What the task requires:
Find the line with "[8:46.20-8:47.20]" in the data below, then restate it and all remaining lines exactly, adding nothing.

Collected data:
<<<<

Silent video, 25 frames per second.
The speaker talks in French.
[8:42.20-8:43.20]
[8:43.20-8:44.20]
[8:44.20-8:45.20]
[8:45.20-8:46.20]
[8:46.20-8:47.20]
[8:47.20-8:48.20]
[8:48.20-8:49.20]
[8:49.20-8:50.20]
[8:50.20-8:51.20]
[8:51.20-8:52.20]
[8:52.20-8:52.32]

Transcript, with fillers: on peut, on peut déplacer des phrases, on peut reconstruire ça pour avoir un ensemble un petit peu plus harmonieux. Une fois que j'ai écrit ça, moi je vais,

>>>>

Answer to the problem:
[8:46.20-8:47.20]
[8:47.20-8:48.20]
[8:48.20-8:49.20]
[8:49.20-8:50.20]
[8:50.20-8:51.20]
[8:51.20-8:52.20]
[8:52.20-8:52.32]

Transcript, with fillers: on peut, on peut déplacer des phrases, on peut reconstruire ça pour avoir un ensemble un petit peu plus harmonieux. Une fois que j'ai écrit ça, moi je vais,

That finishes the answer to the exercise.